• What this task involves: In the entries that follow, repeat exactly the lines from the one that has "[0:18.00-0:19.00]" through the one that has "[0:26.00-0:26.55]", but omit pictures.

• Provided material:

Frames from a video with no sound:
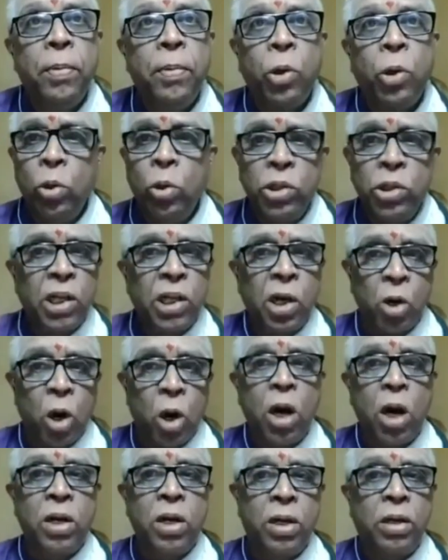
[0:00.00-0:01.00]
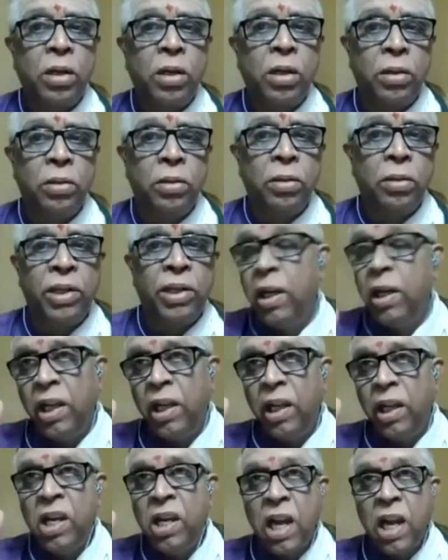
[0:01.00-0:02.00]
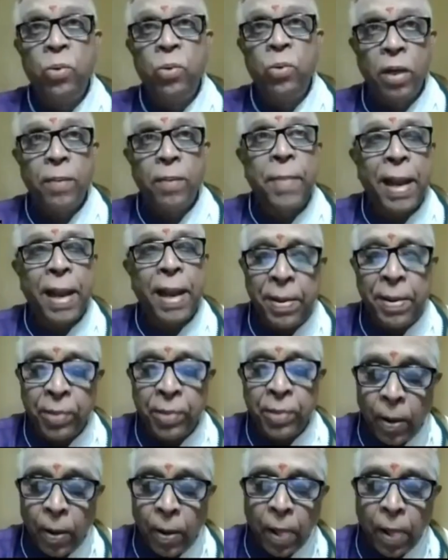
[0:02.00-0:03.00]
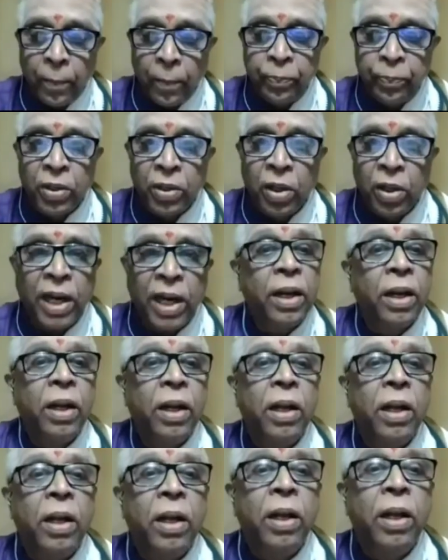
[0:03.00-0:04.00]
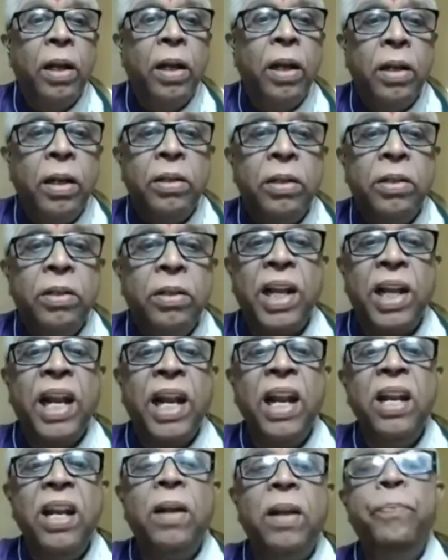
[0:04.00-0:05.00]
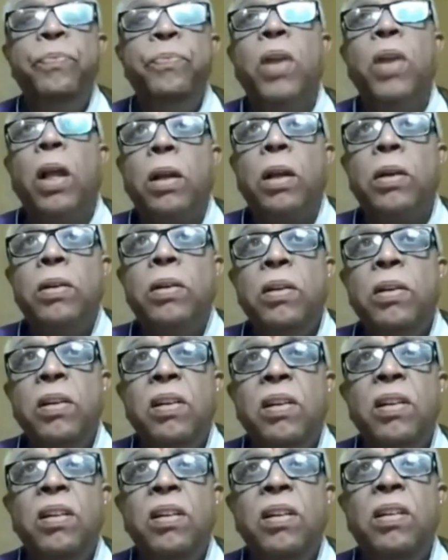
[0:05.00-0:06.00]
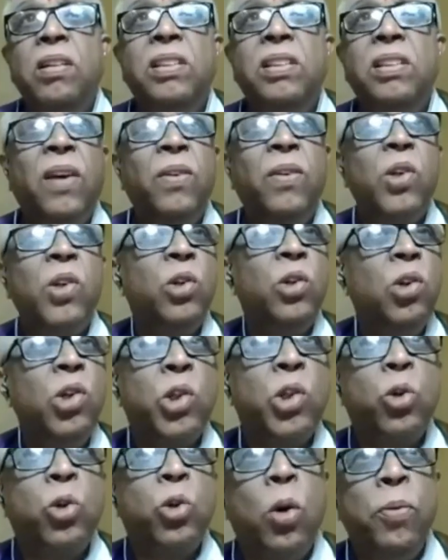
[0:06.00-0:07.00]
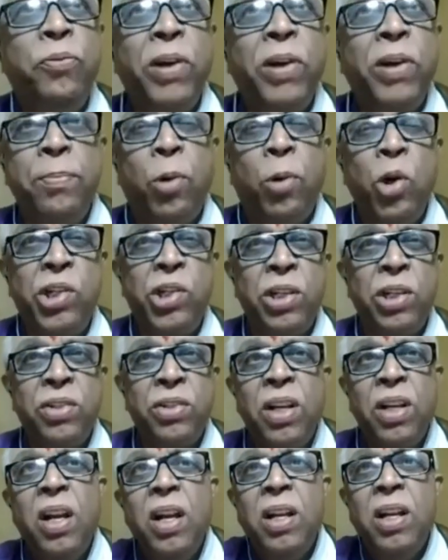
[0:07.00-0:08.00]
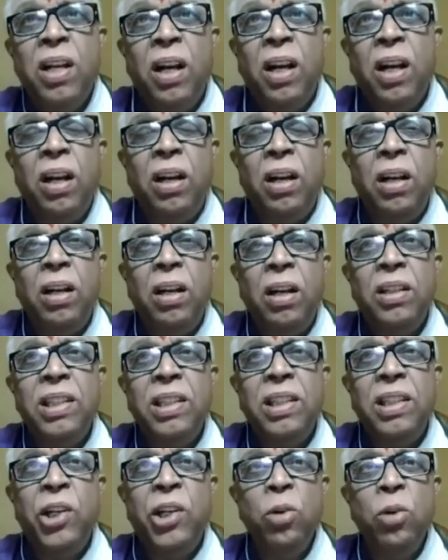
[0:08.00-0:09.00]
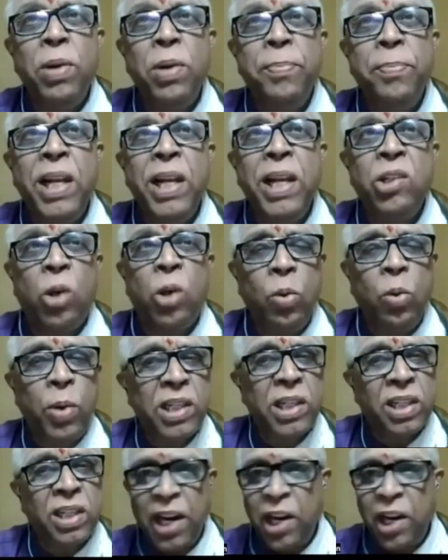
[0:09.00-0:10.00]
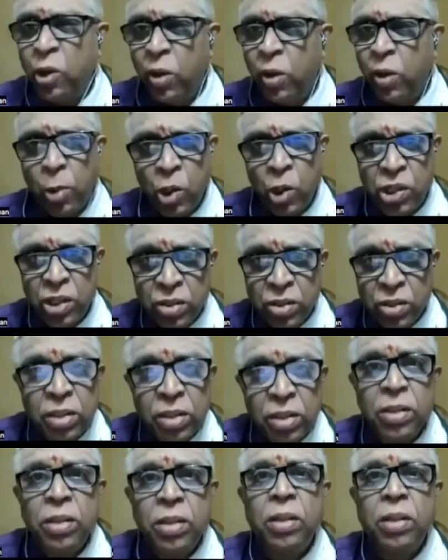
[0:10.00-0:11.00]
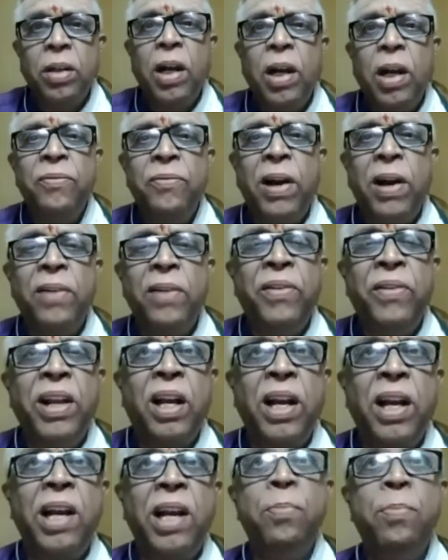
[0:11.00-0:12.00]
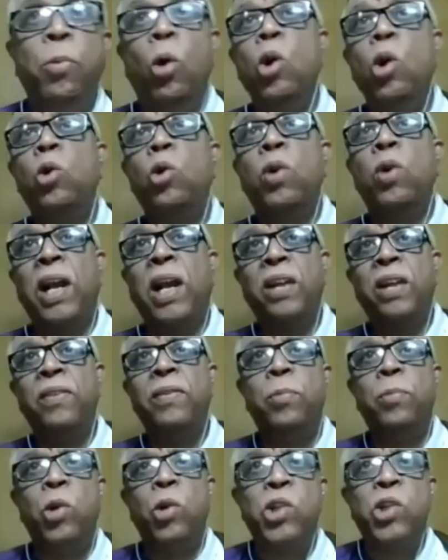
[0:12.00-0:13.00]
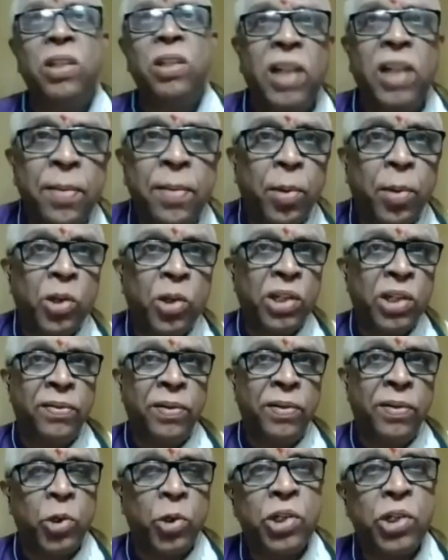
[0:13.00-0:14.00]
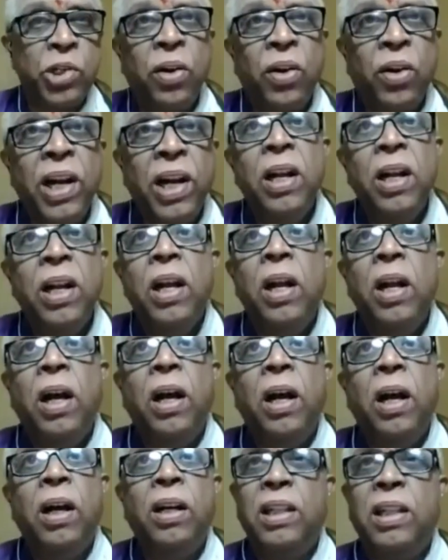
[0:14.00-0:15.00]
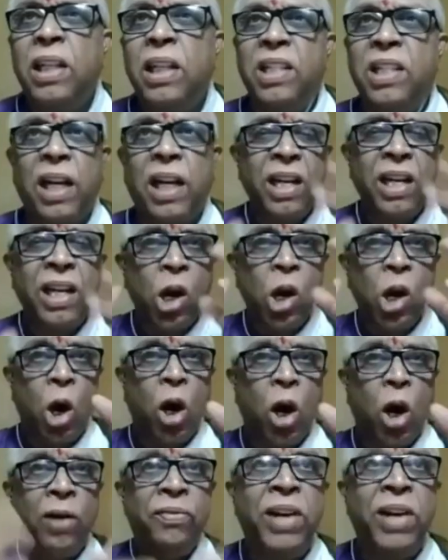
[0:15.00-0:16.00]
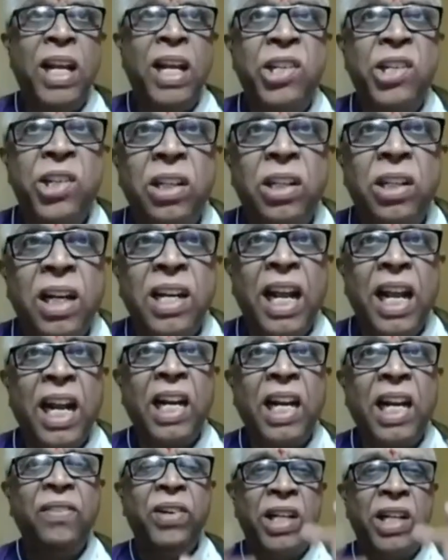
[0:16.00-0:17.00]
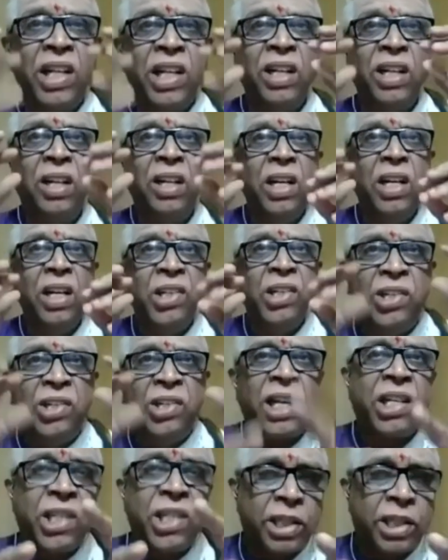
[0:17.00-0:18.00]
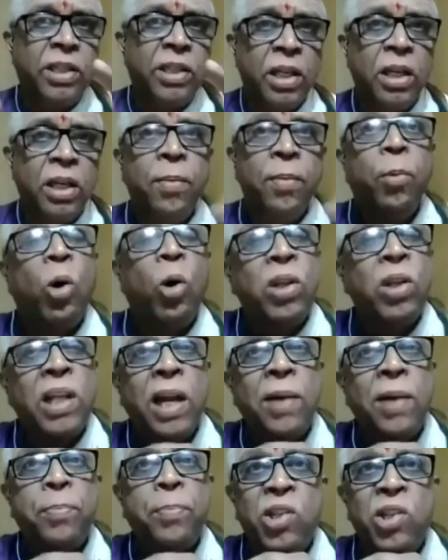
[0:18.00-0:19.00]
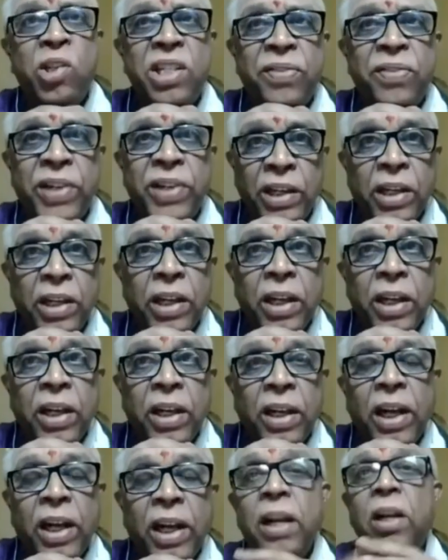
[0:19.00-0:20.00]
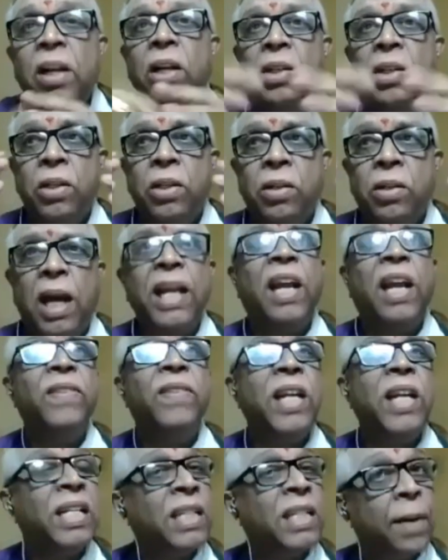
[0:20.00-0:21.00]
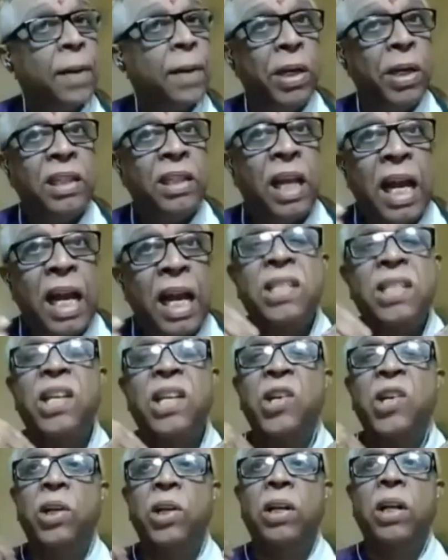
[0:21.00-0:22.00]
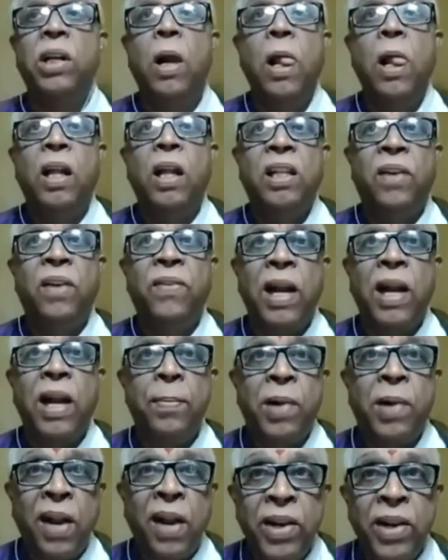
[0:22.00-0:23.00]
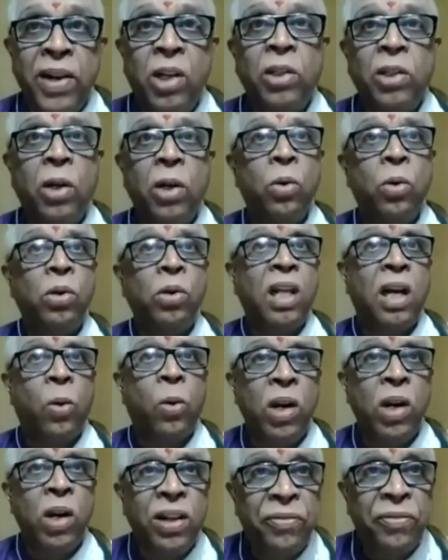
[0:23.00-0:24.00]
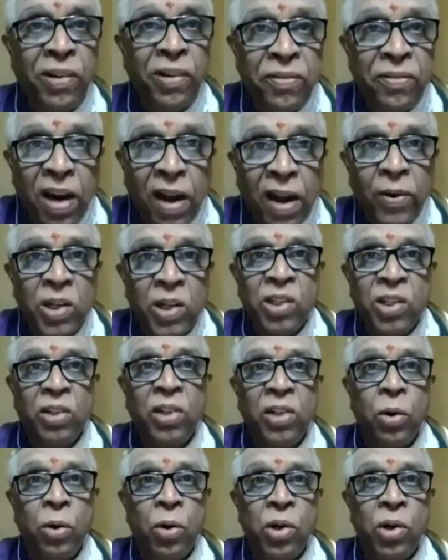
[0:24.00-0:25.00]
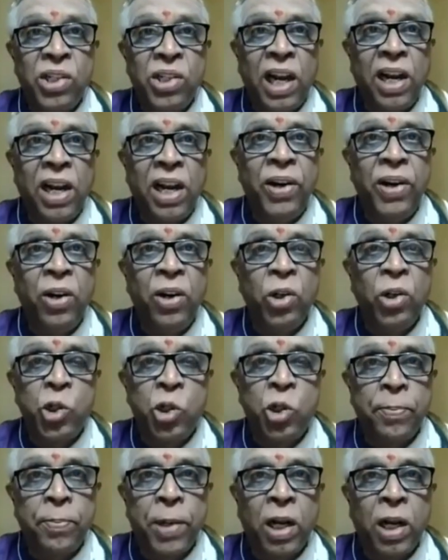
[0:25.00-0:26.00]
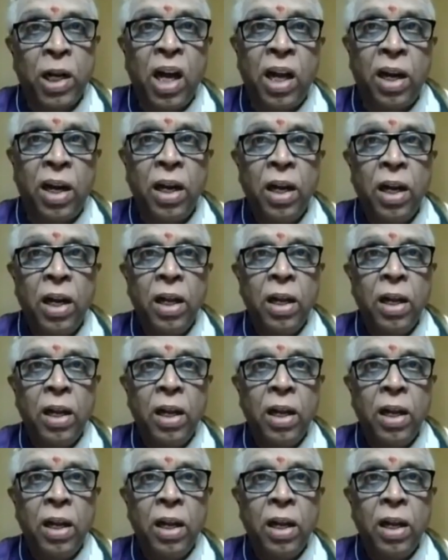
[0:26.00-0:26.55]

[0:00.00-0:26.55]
rules are not really loved by people, right? Second, there was no scope for emotions. See, human beings always connect to emotions. In fact, we connect more to negative emotion than positive emotion, right? That's again a law of nature that negativity sticks more than positivity. Right? So I gave an example in the last session that when I'm driving on the road, there are wonderful flowers on the roadside. We don't stop a car.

• Answer space:
[0:18.00-0:19.00]
[0:19.00-0:20.00]
[0:20.00-0:21.00]
[0:21.00-0:22.00]
[0:22.00-0:23.00]
[0:23.00-0:24.00]
[0:24.00-0:25.00]
[0:25.00-0:26.00]
[0:26.00-0:26.55]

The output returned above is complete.